The invention belongs to power domain, and in particular to a kind of power grid frequency measurement method.

Background technology

In existing fundamental wave frequency measurement method, frequently with integer-period sampled counting method, the method determines fundamental wave first Cycle, it is determined that after the primitive period, determining the frequency of fundamental wave further according to the time interval between sampled point in the primitive period.Should , when the sampling period is less, measured frequency accuracy is very poor, and when the sampling period is longer, can not meet real-time again for method Requirement, additionally, the method does not filter high frequency harmonic signals in measurement frequency, when harmonic wave serious interference, can affect whole The determination of individual primitive period, ultimately results in measured frequency inaccurate.

The content of the invention

The invention aims to overcome the shortcomings of above-mentioned power grid frequency measurement method, a kind of grid frequency measurement is proposed Multilevel collection monocycle method of estimation, the method can with the existing frequency measurement method of effectively solving measure mains frequency when The problem that precision is poor and real-time is poor.

The present invention proposes a kind of multilevel collection monocycle method of estimation of grid frequency measurement, and methods described includes following Step：

Step one：Low-pass filtering treatment is carried out with low pass filter to input signal；Eliminate the interference of high-frequency harmonic；

Step 2：Select suitable sample frequency f_sWith sampling length N, equal interval sampling, sample frequency f are carried out to signal_s 2 times of the frequency of highest harmonic componentss contained by signal should be not less than, signal discrete sample sequence x (t are obtained_n), n=0,1, 2,…,N-1；

Step 3：Find out discrete sampling sequence x (t_n) in maximum MAX and minimum value MIN, then arrange m threshold value Y_i, m It is the integer more than or equal to 2, i=1,2 ..., m；

Step 4：Determine each threshold value and sinusoidal 2 tangent slope identical adjoining nodes and close on this 2 friendships The signal sampling point of point, the time interval of 2 tangent slope identical adjoining nodes are 1 primitive period of signal；If 2 intersection points of certain threshold value are overlapped with signal sampling point, then directly calculate fundamental frequency estimated value f_i；If certain threshold value 2 intersection points are not overlapped with signal sampling point, then the signal sampling point by the threshold value with the above-mentioned near intersections of sinusoidal signal is substituted into Lagrange formula for interpolations, calculate threshold value Y_iCorresponding fundamental frequency estimated value；After all threshold calculations are finished, the m of acquisition Individual fundamental frequency estimated value is multilevel collection fundamental frequency estimated value f_i；

Step 5：To multilevel collection fundamental frequency estimated value f is obtained in step 4_iIt is weighted averagely, calculates final Fundamental frequency estimated value f, wherein weights q_iIt is exhausted with the sine curve tangent slope of sinusoidal intersection point according to each threshold value To value | K_i| it is determined that, slope absolute value is bigger, and weights are less, final fundamental frequency estimated value f=q₁f₁+q₂f₂+…+q_mf_m。

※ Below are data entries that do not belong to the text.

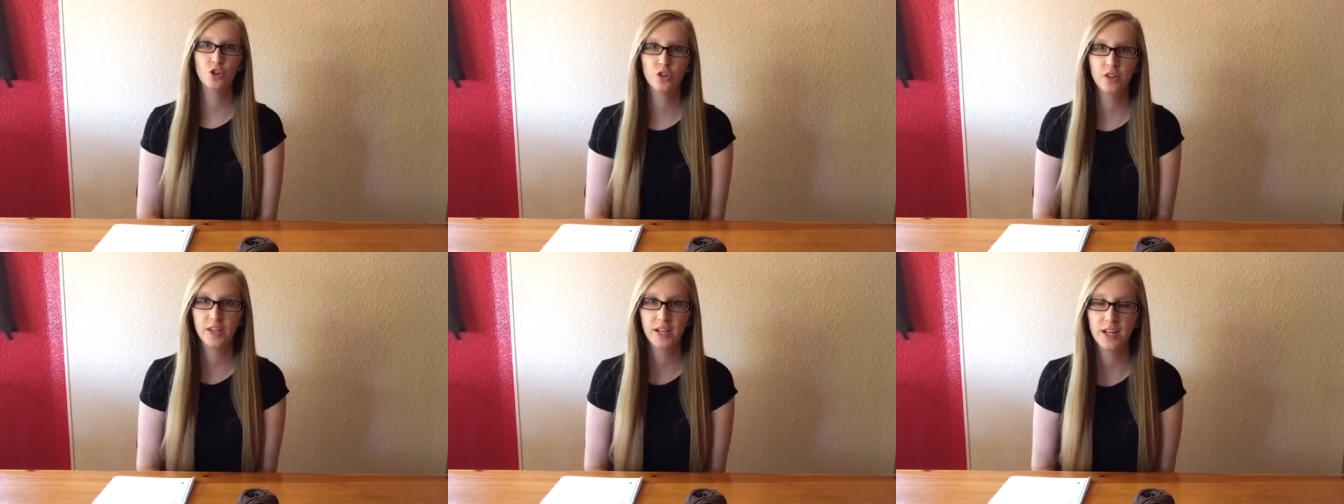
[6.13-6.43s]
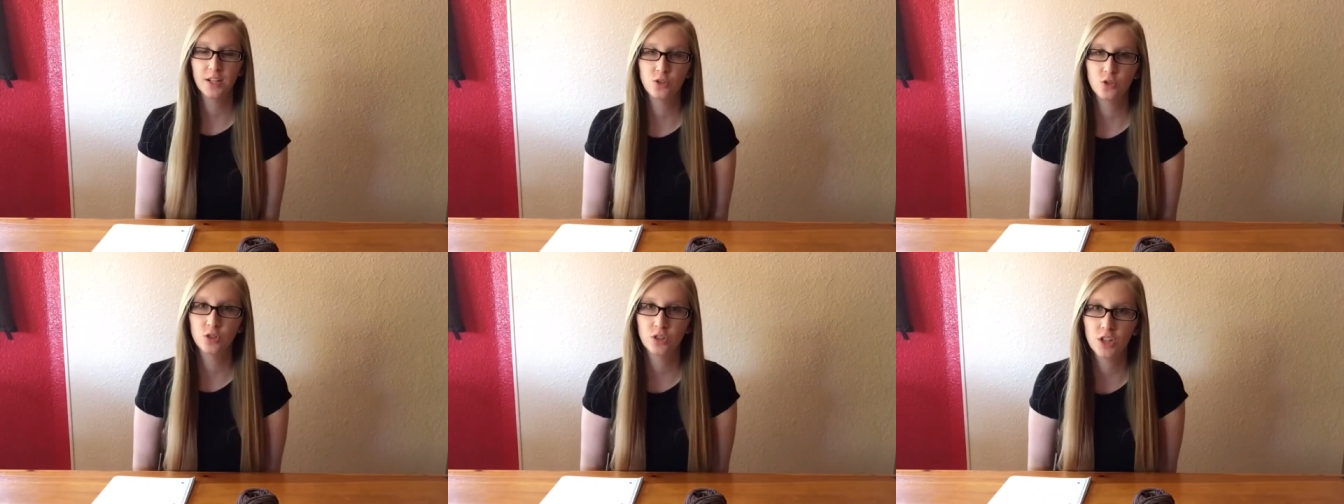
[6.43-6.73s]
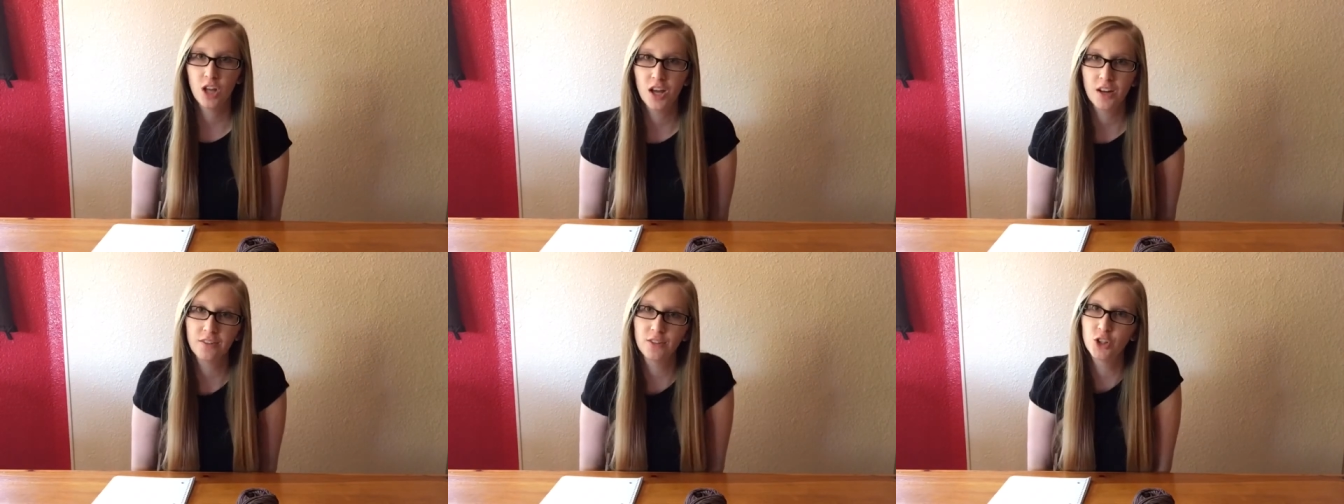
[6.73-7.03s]
know that I do a
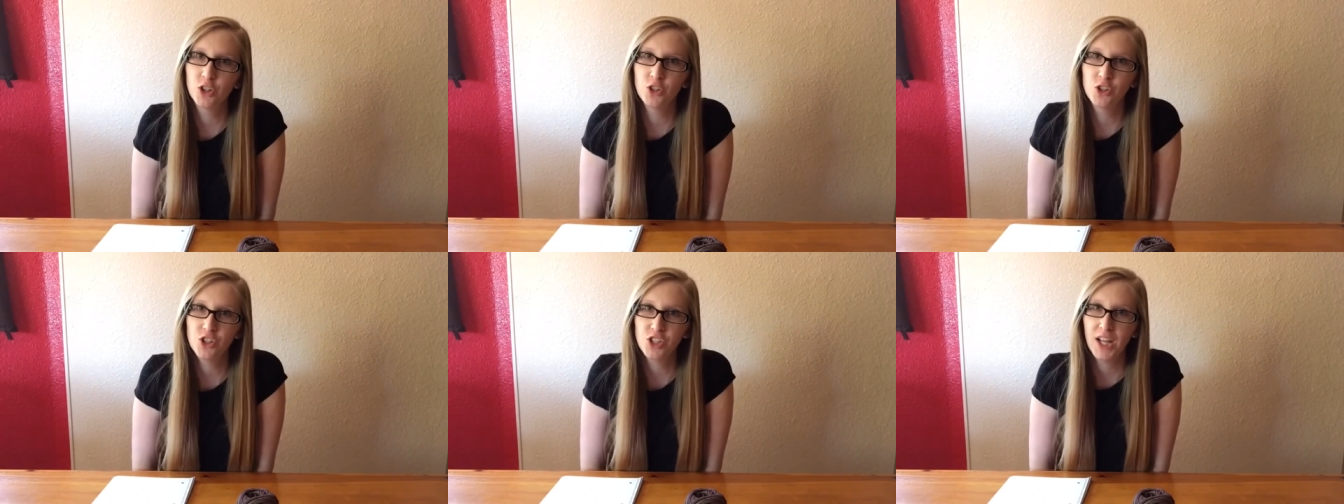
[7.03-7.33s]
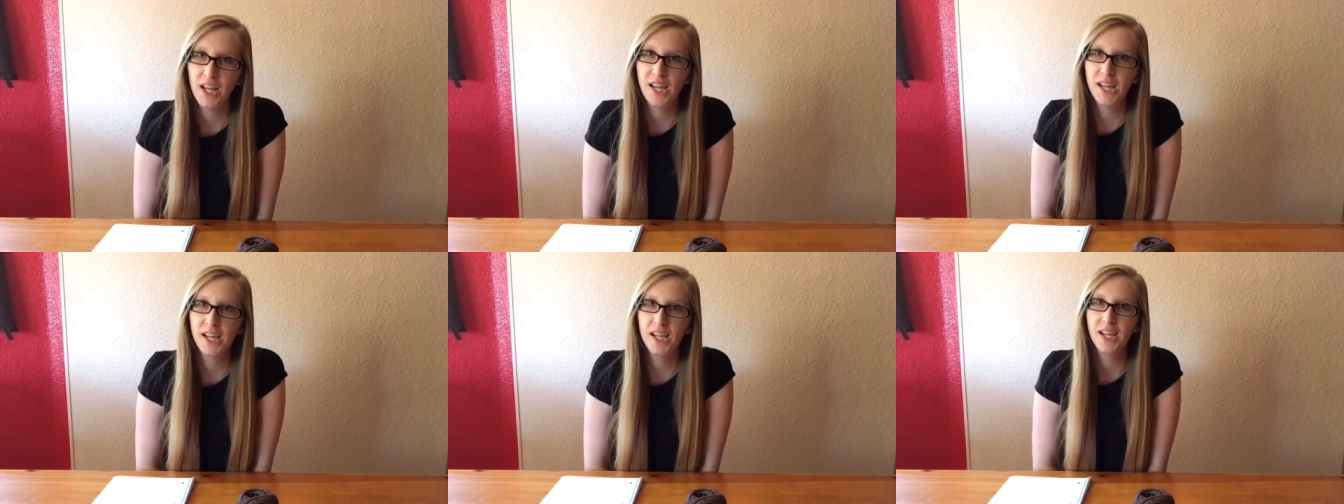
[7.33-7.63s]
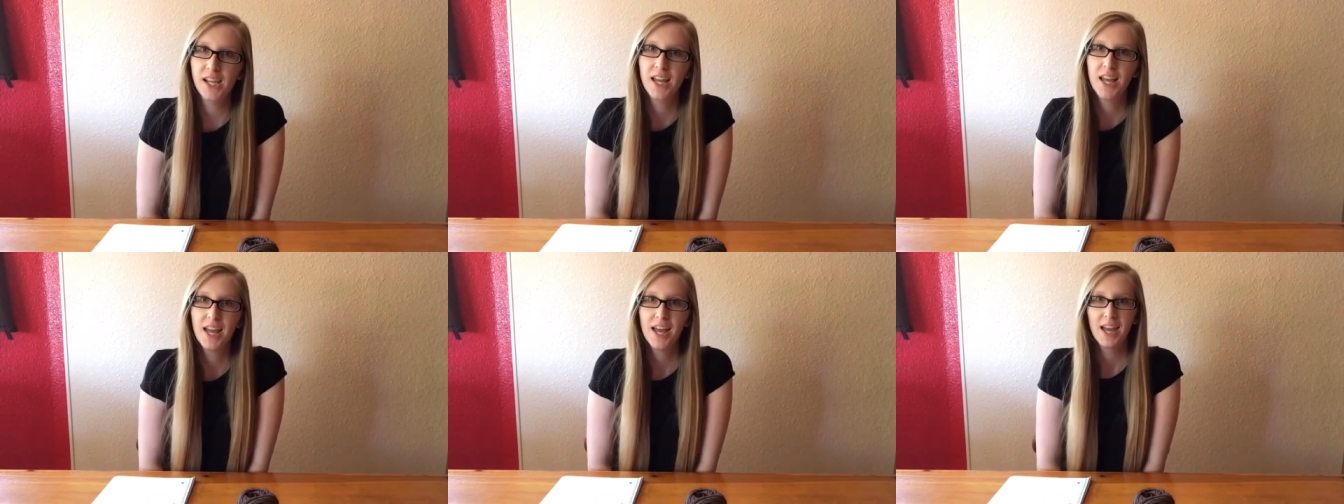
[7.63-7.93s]
lot of
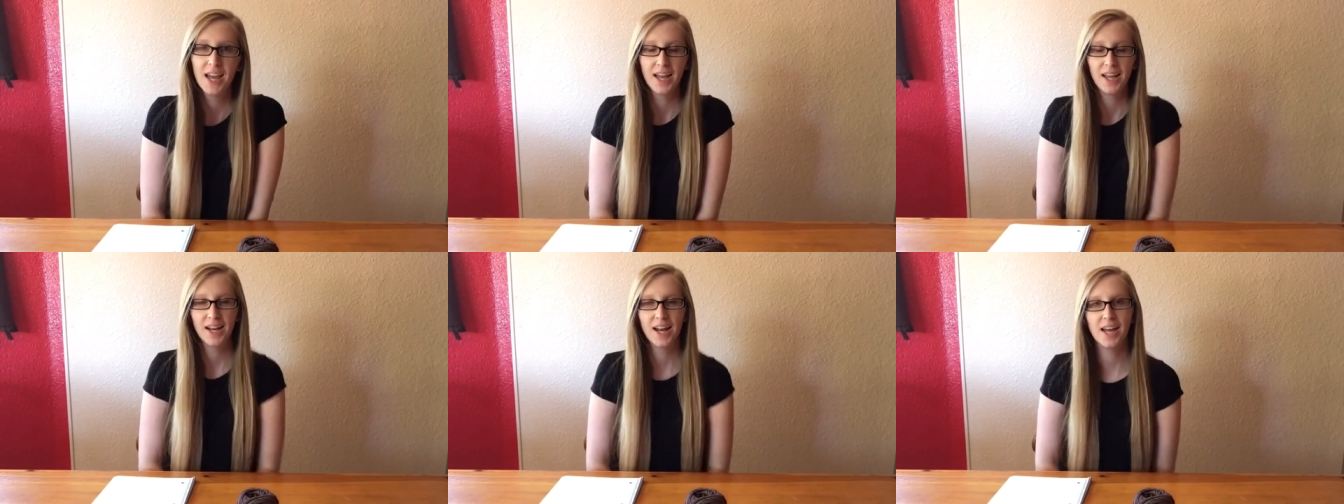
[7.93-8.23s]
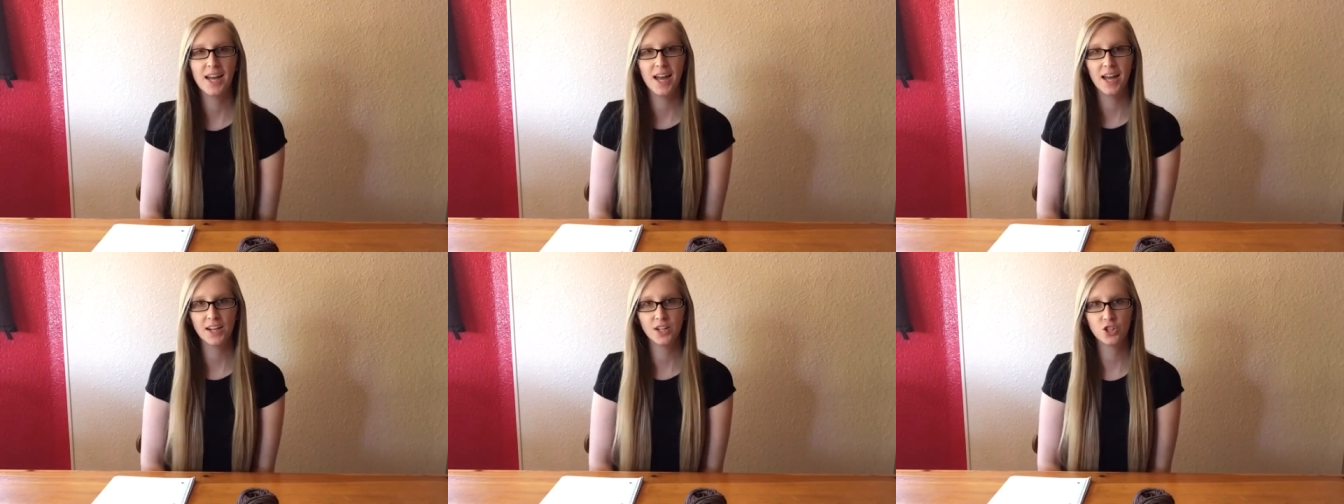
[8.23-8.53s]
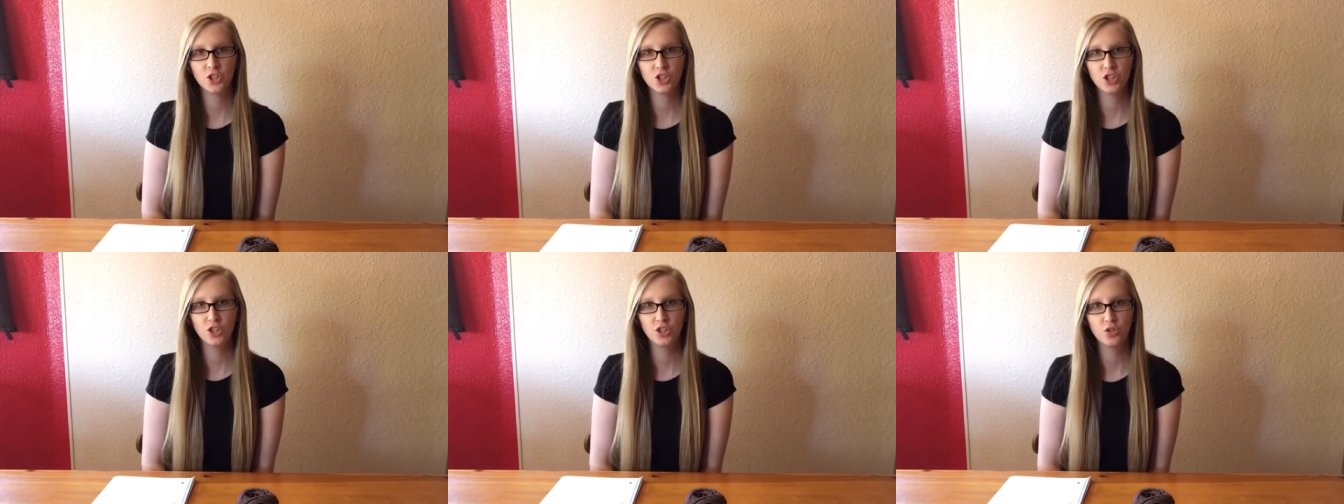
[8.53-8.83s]
crocheting and I
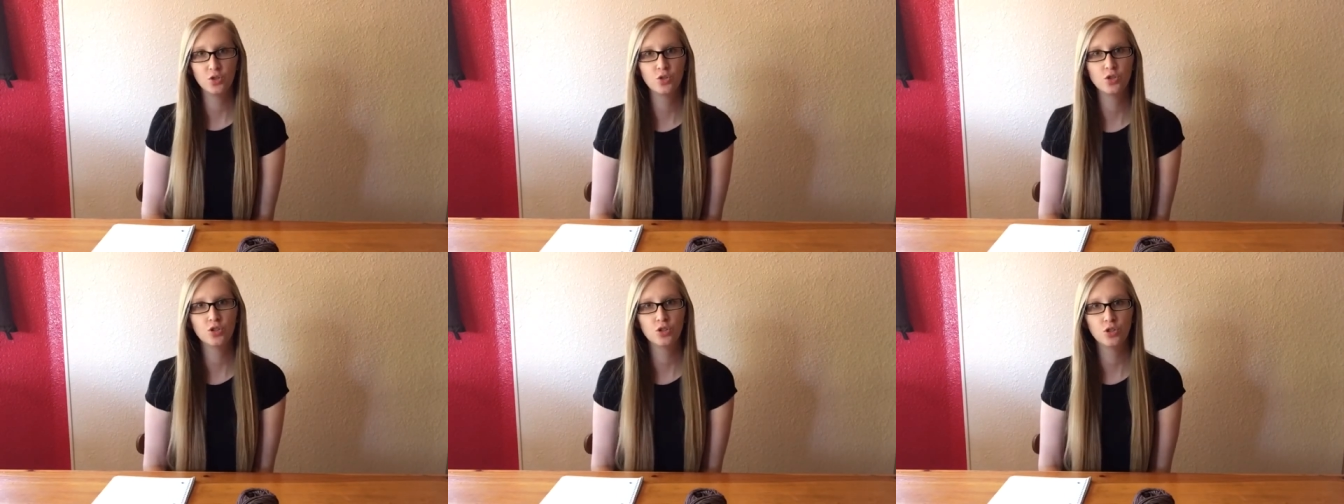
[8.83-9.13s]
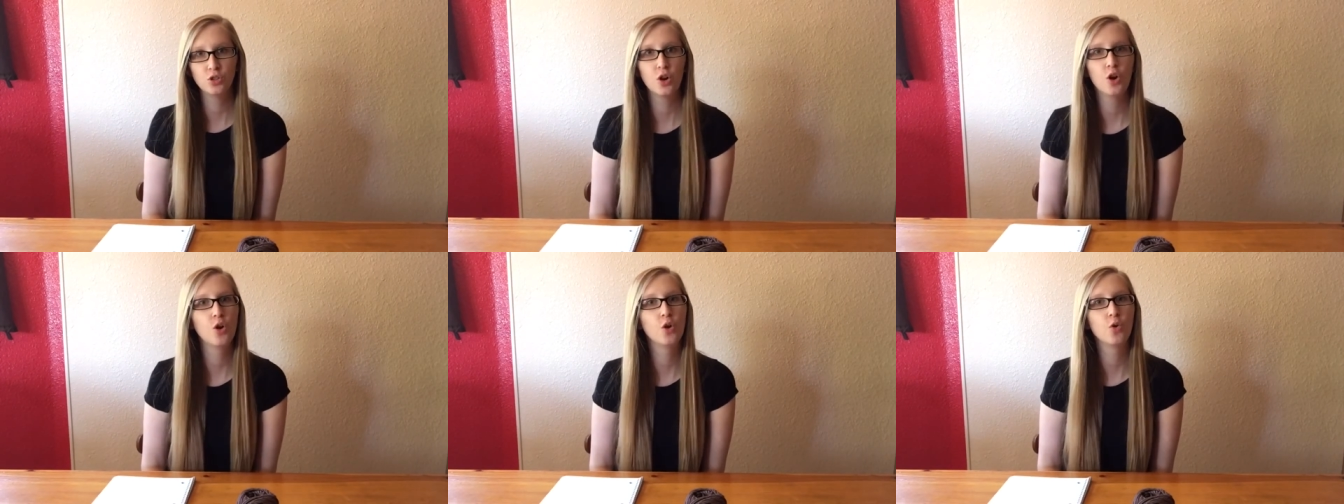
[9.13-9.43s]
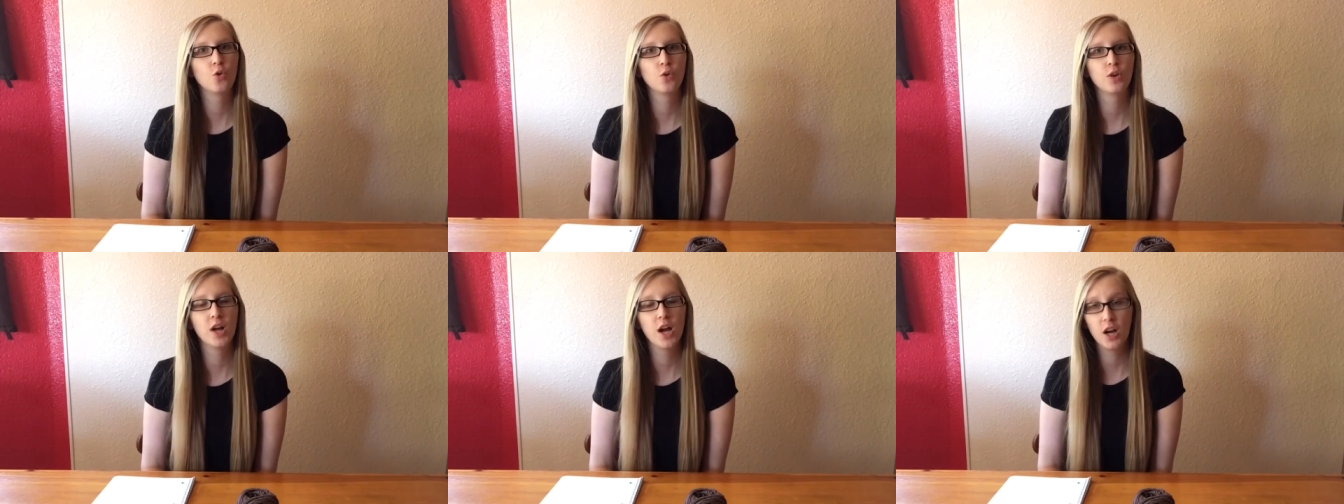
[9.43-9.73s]
actually used to
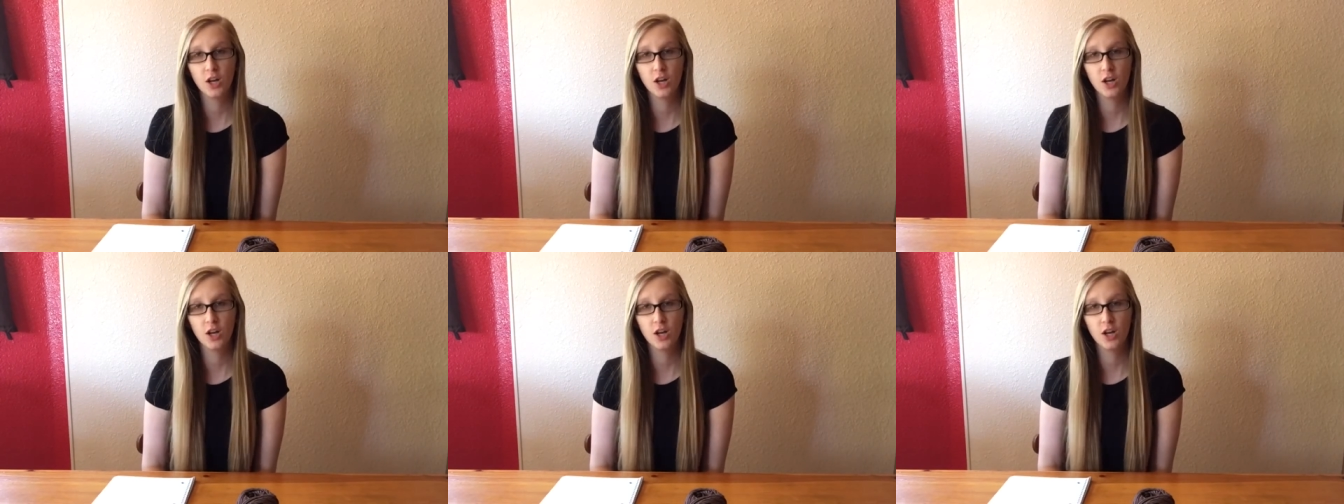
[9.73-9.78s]
own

Described method, in step 3, described threshold value Y_iDiscrete sampling sequence x (t should be less than_n) in maximum and More than discrete sampling sequence x (t_n) in minima, and for ensure set by threshold value in rational scope, eliminate other do not know The interference that factor causes so as to meet：0.9MIN+0.1MAX<Y_i<0.9MAX+0.1MIN；

Described method, in step 4, if 2 intersection points of certain threshold value are not overlapped with signal sampling point, by the threshold Value substitutes into Lagrange formula for interpolations with the signal sampling point of the above-mentioned near intersections of sinusoidal signal, calculates threshold value Y_iCorresponding base Wave frequency estimated value, is simplified operation, by the threshold value and the sampled signal discrete data (t, x (t)) of sinusoidal signal near intersections 4 Lagrange formula for interpolations are substituted into, through being calculated threshold value Y_iCorresponding fundamental frequency estimated value f_i。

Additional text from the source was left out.